Most travelers to Jacksonville will want to venture out, see the beaches, shop and dine in its commercial districts, or visit historical sites and parks. This would be impossible or greatly hindered without a car. Unless your are planning on remaining at the beaches or the downtown area it is time consuming to travel by bus, and too expensive by taxi. Jacksonville is sprawling and not very dense. Most of the city's more popular destinations are not within walking distance of each other, with the exception of the city center. Downtown monorail service is free and connects the Northbank, Southbank, Hemming Plaza, and Convention Center, offering travelers a great view of the city and an easy route to their destination.

By public transit[edit]

JTA[edit]

The Jacksonville Transportation Authority (JTA) operates the Skyway monorail system in the heart of Jacksonville, and a fairly extensive regional bus network. Rosa Parks Transit Station currently serves as the main transfer hub between systems. Nearly all bus lines, and both lines of the Skyway stop at Rosa Parks.

The Skyway is a free automated people-mover system in downtown Jacksonville.

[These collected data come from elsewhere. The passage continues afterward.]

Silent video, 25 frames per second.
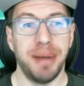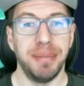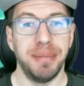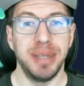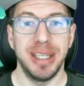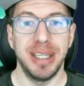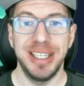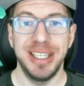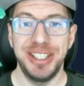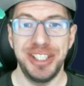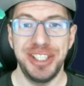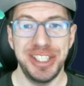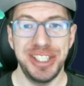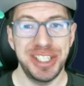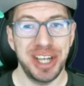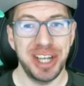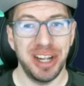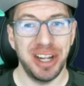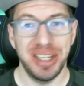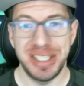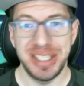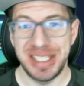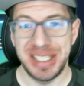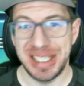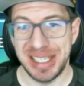Let's just
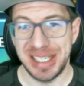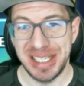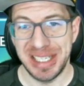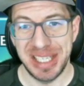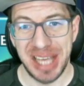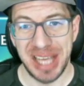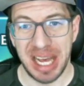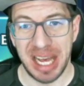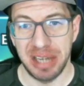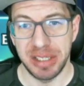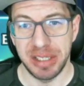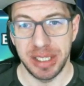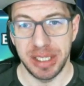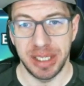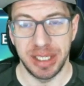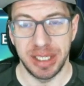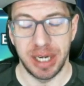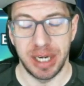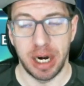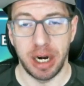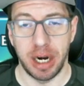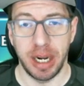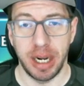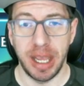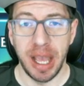call it 6,000
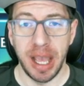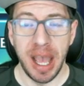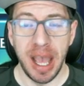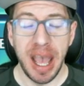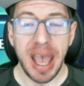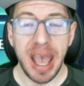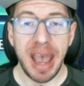Linari.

Eight stations are located throughout the Northbank, Southbank, and LaVilla districts. The system is open to commuters 6AM to 9PM, Monday through Friday. Extended hours vary with special events, check JTA's website if you are planning on traveling in downtown during the weekend.

Bus frequency is between 30 minutes to an hour. Buses are reasonably comfortable, but JTA buses struggle with on-time performance. Buses do not runs past midnight, and many bus routes stop running at around 8 or 9PM. All buses are linked via GPS to a central control system and stops are well-marked throughout the entire city.

By taxi[edit]

Taxi services are available, but expensive due to the sprawl of the city. Jacksonville is not New York City. Taxis are not readily available in every part of town, though they can be found at some downtown tourist destinations and central hotels. Service is also readily available at the airport.

By car[edit]

Car rentals are the most convenient form of transportation for visitors, with local companies offering better prices but national chains offering more convenience vis-a-vis return policies and times.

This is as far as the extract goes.